## Excerpted records
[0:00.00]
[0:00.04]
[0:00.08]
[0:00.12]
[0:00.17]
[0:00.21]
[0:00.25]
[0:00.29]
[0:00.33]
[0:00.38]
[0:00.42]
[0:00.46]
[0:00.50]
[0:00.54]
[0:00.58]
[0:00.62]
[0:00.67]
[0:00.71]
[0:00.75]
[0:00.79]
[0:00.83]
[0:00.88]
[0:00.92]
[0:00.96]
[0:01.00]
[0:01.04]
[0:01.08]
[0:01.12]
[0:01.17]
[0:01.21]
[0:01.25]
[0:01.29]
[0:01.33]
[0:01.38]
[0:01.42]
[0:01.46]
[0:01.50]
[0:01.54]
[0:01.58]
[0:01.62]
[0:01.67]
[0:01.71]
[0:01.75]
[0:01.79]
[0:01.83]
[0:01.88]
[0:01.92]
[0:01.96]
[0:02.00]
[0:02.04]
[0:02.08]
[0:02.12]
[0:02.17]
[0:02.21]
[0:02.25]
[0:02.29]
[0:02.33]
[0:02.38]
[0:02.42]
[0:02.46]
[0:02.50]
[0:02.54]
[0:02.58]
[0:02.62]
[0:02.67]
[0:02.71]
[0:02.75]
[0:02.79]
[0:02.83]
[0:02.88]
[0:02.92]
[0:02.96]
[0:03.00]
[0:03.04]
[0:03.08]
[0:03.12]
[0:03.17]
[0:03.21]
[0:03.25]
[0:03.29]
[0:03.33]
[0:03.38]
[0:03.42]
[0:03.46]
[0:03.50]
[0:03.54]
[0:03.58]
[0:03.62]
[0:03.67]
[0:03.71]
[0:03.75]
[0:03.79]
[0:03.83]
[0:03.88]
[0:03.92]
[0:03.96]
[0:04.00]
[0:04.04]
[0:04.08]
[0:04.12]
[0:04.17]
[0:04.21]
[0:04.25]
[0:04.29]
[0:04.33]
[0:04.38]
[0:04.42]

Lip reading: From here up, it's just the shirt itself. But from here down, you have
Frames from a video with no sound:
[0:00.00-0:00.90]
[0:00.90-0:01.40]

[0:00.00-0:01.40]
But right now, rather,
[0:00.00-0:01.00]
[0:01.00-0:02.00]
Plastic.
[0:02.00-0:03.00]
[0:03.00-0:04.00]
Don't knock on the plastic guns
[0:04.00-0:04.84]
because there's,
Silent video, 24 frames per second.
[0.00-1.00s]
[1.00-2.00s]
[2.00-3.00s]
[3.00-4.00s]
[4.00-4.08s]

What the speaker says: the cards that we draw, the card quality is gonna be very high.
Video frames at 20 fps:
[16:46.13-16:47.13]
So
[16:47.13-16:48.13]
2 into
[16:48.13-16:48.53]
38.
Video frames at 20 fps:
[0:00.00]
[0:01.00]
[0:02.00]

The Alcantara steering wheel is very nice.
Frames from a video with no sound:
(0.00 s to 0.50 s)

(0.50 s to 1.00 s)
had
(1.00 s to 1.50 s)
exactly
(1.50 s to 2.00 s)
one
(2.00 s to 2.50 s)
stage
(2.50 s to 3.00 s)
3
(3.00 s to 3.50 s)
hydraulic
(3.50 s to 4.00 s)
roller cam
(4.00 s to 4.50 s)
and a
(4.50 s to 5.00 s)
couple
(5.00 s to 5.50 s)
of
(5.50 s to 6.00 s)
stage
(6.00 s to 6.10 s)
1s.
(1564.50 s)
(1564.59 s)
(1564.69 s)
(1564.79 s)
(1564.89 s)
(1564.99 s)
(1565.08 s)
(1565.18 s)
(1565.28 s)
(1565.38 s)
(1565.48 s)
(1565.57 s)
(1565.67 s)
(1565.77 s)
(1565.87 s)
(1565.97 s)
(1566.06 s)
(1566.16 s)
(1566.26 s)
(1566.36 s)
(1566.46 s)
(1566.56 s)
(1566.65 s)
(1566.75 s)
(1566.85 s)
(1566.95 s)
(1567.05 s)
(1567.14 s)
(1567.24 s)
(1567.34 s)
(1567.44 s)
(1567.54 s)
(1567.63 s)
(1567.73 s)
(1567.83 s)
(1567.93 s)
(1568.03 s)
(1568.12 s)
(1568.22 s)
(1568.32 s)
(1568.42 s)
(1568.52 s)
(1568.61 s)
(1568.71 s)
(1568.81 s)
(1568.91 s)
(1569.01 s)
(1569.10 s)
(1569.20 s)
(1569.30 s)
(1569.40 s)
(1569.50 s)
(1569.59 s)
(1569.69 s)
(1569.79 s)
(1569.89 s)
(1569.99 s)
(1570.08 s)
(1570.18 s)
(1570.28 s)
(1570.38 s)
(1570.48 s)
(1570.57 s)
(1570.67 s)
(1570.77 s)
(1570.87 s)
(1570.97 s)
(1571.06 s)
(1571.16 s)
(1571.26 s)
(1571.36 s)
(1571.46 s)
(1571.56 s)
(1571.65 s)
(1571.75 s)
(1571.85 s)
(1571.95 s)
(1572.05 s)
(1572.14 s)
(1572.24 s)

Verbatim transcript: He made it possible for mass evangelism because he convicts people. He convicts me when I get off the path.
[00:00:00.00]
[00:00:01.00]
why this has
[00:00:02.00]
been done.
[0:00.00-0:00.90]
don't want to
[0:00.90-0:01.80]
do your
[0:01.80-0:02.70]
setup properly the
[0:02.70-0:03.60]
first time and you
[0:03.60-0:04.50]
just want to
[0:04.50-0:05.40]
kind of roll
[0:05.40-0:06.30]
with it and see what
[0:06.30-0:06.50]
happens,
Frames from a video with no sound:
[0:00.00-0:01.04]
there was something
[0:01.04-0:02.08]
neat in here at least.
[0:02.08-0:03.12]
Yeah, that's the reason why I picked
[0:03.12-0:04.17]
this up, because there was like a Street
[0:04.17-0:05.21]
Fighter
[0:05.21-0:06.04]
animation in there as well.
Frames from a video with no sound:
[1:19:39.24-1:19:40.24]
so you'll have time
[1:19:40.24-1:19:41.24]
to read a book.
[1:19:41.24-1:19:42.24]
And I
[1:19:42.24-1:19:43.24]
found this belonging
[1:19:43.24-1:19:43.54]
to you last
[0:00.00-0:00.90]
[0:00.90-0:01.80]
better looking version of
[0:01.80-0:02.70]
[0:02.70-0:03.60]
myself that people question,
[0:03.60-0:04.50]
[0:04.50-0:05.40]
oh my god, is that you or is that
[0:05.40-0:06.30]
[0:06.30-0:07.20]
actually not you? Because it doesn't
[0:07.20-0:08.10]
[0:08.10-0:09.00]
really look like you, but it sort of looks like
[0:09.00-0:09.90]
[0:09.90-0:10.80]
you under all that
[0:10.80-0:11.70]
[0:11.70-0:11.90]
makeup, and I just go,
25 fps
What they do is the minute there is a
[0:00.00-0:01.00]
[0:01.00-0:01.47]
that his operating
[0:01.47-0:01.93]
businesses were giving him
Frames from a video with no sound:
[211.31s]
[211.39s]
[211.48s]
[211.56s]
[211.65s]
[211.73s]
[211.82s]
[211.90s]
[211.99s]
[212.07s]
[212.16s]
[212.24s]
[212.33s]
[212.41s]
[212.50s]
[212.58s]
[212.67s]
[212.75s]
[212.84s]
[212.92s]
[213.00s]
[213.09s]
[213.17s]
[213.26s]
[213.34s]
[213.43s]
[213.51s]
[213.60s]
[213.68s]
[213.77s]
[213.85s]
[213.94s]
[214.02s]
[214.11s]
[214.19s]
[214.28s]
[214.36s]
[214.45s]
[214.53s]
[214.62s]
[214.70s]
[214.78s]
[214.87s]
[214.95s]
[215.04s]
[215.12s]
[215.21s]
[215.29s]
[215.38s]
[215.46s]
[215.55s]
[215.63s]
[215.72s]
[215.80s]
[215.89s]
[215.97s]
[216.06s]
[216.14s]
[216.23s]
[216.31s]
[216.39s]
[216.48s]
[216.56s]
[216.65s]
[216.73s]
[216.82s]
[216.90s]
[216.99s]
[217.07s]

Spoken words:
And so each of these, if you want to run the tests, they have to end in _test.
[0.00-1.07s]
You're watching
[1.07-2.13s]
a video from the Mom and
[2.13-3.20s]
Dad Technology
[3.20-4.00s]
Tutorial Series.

## Problem description
Restate the records above verbatim up to and including the line containing "(1565.48 s)".

## Result of the exercise
[0:00.00]
[0:00.04]
[0:00.08]
[0:00.12]
[0:00.17]
[0:00.21]
[0:00.25]
[0:00.29]
[0:00.33]
[0:00.38]
[0:00.42]
[0:00.46]
[0:00.50]
[0:00.54]
[0:00.58]
[0:00.62]
[0:00.67]
[0:00.71]
[0:00.75]
[0:00.79]
[0:00.83]
[0:00.88]
[0:00.92]
[0:00.96]
[0:01.00]
[0:01.04]
[0:01.08]
[0:01.12]
[0:01.17]
[0:01.21]
[0:01.25]
[0:01.29]
[0:01.33]
[0:01.38]
[0:01.42]
[0:01.46]
[0:01.50]
[0:01.54]
[0:01.58]
[0:01.62]
[0:01.67]
[0:01.71]
[0:01.75]
[0:01.79]
[0:01.83]
[0:01.88]
[0:01.92]
[0:01.96]
[0:02.00]
[0:02.04]
[0:02.08]
[0:02.12]
[0:02.17]
[0:02.21]
[0:02.25]
[0:02.29]
[0:02.33]
[0:02.38]
[0:02.42]
[0:02.46]
[0:02.50]
[0:02.54]
[0:02.58]
[0:02.62]
[0:02.67]
[0:02.71]
[0:02.75]
[0:02.79]
[0:02.83]
[0:02.88]
[0:02.92]
[0:02.96]
[0:03.00]
[0:03.04]
[0:03.08]
[0:03.12]
[0:03.17]
[0:03.21]
[0:03.25]
[0:03.29]
[0:03.33]
[0:03.38]
[0:03.42]
[0:03.46]
[0:03.50]
[0:03.54]
[0:03.58]
[0:03.62]
[0:03.67]
[0:03.71]
[0:03.75]
[0:03.79]
[0:03.83]
[0:03.88]
[0:03.92]
[0:03.96]
[0:04.00]
[0:04.04]
[0:04.08]
[0:04.12]
[0:04.17]
[0:04.21]
[0:04.25]
[0:04.29]
[0:04.33]
[0:04.38]
[0:04.42]

Lip reading: From here up, it's just the shirt itself. But from here down, you have
Frames from a video with no sound:
[0:00.00-0:00.90]
[0:00.90-0:01.40]

[0:00.00-0:01.40]
But right now, rather,
[0:00.00-0:01.00]
[0:01.00-0:02.00]
Plastic.
[0:02.00-0:03.00]
[0:03.00-0:04.00]
Don't knock on the plastic guns
[0:04.00-0:04.84]
because there's,
Silent video, 24 frames per second.
[0.00-1.00s]
[1.00-2.00s]
[2.00-3.00s]
[3.00-4.00s]
[4.00-4.08s]

What the speaker says: the cards that we draw, the card quality is gonna be very high.
Video frames at 20 fps:
[16:46.13-16:47.13]
So
[16:47.13-16:48.13]
2 into
[16:48.13-16:48.53]
38.
Video frames at 20 fps:
[0:00.00]
[0:01.00]
[0:02.00]

The Alcantara steering wheel is very nice.
Frames from a video with no sound:
(0.00 s to 0.50 s)

(0.50 s to 1.00 s)
had
(1.00 s to 1.50 s)
exactly
(1.50 s to 2.00 s)
one
(2.00 s to 2.50 s)
stage
(2.50 s to 3.00 s)
3
(3.00 s to 3.50 s)
hydraulic
(3.50 s to 4.00 s)
roller cam
(4.00 s to 4.50 s)
and a
(4.50 s to 5.00 s)
couple
(5.00 s to 5.50 s)
of
(5.50 s to 6.00 s)
stage
(6.00 s to 6.10 s)
1s.
(1564.50 s)
(1564.59 s)
(1564.69 s)
(1564.79 s)
(1564.89 s)
(1564.99 s)
(1565.08 s)
(1565.18 s)
(1565.28 s)
(1565.38 s)
(1565.48 s)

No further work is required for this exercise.